Being ambiguous, the instrument must be strictly construed in favor of the Boharts as guarantors. I, therefore, concur in the finding that such instrument was nothing more than a guaranty agreement signed by the Boharts and since there was never any primary obligation brought into existence by the execution of a maker then there can be no liability as to such guarantors. Being guarantors, the sine qua non of liability against them must be the existence of a primary obligor in the form of the maker of the note. The maker of the note did not sign the same and, hense, no valid promissory note ever came into existence. There being no primary obligation, there can be no secondary obligation against the Bo-harts. Associate Justice Guittard, in his dissenting opinion, admits that “the obvious purpose of the guaranty was to assure the bank and the agency that the guarantors would stand responsible for this particular note.” I agree with this statement but point out that it postulates the existence of a valid, primary obligation by the corporation before liability would be laid at the door of the guarantors, in this instance, the Boharts.

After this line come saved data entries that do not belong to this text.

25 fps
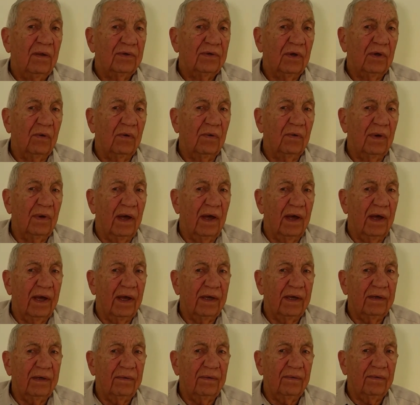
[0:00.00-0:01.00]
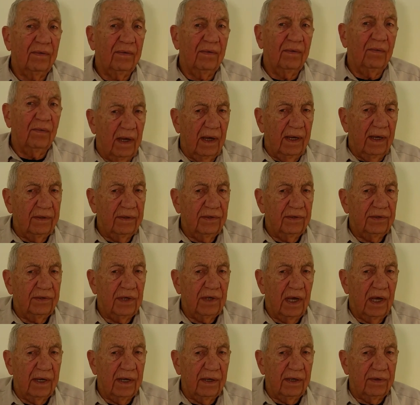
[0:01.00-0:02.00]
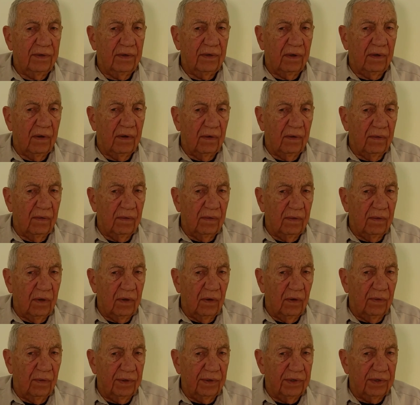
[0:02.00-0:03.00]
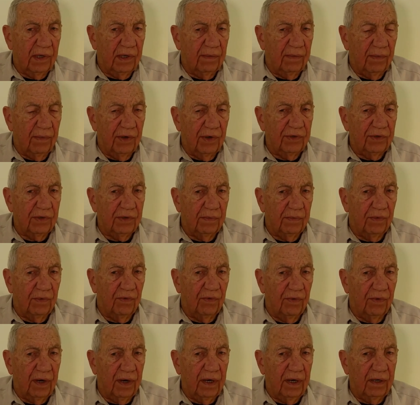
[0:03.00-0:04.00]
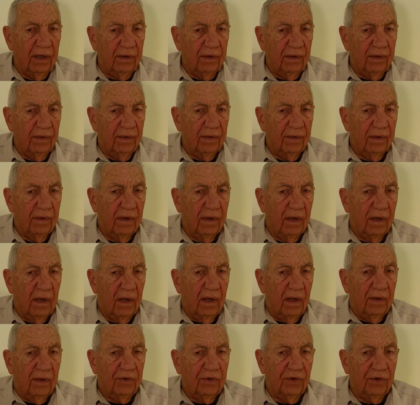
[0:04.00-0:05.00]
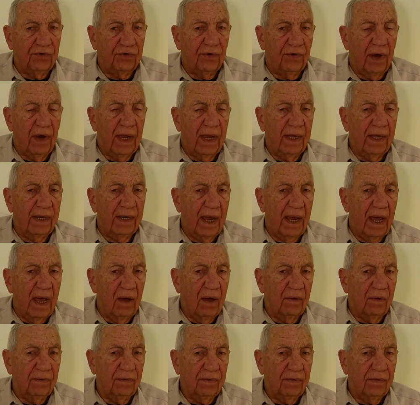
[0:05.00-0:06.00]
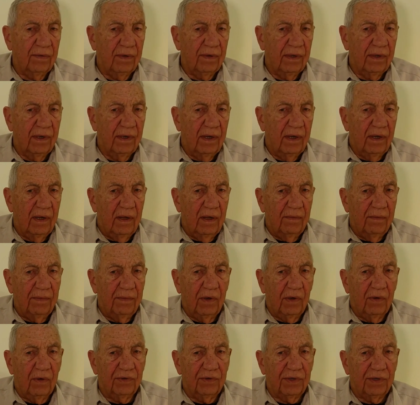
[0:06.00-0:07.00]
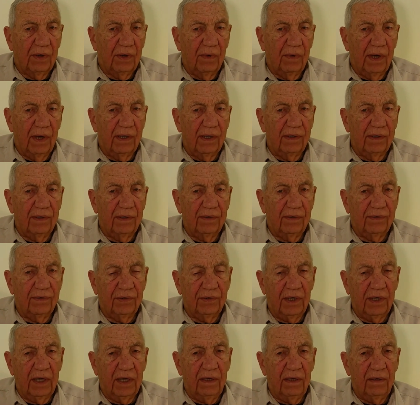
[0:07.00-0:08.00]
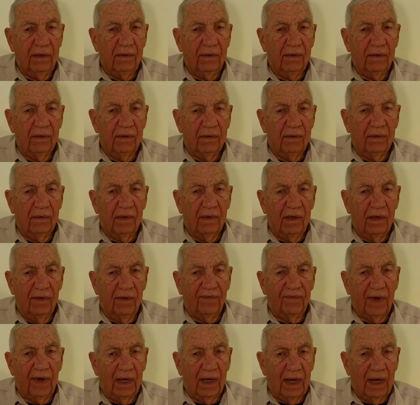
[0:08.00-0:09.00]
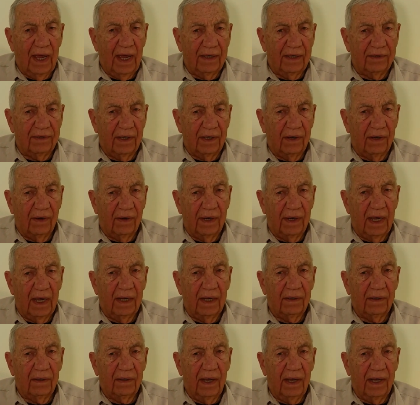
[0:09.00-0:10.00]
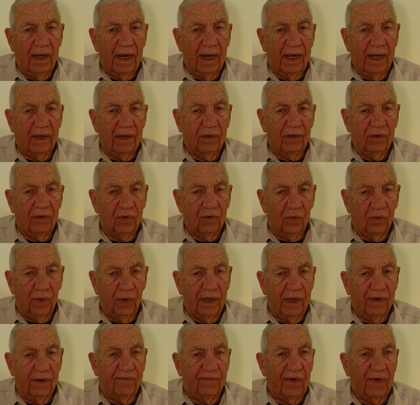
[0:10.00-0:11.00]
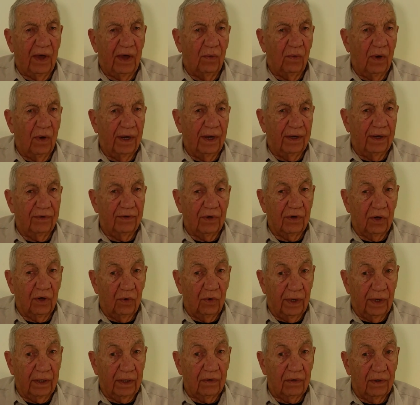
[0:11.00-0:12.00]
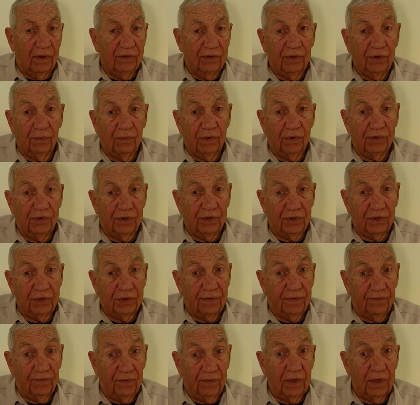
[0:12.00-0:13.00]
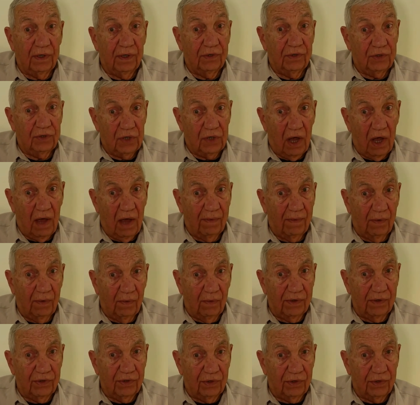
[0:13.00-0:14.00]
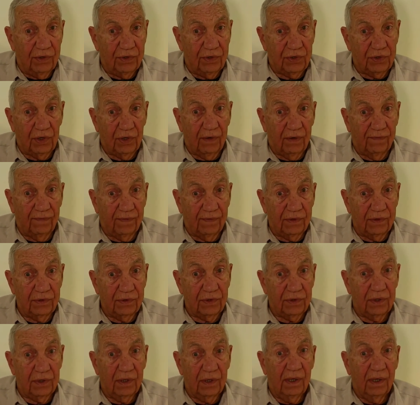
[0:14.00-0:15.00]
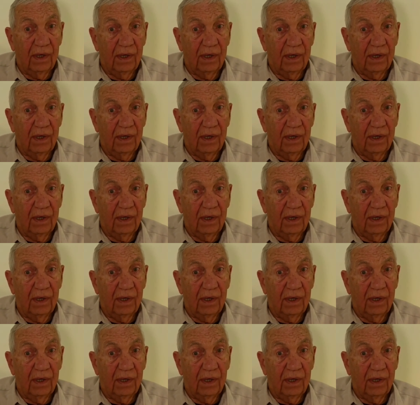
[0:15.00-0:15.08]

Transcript: So I I decided to go, go into the Merchant Marine to try it out because I wanted to see if I liked it or not. And I could quit if I wanted to quit because it was a civilian job, it wasn't service.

A reading of the lengthy and obviously strained effort on the part of my Brother Guittard in his dissent to demonstrate lack of ambiguity does precisely the reverse. As Chief Justice Calvert said in Daniel, supra, it is only when one meaning clearly emerges from the instrument that it is said not to be ambiguous. The dissent does more than anything else to vividly illustrate the absence of one clear meaning. To impose liability upon the Boharts based upon such an ambiguous instrument would result in serious injustice.
For these reasons, I join Justice Akin in reversing the trial court’s judgment and rendering judgment that appellee take nothing against appellants.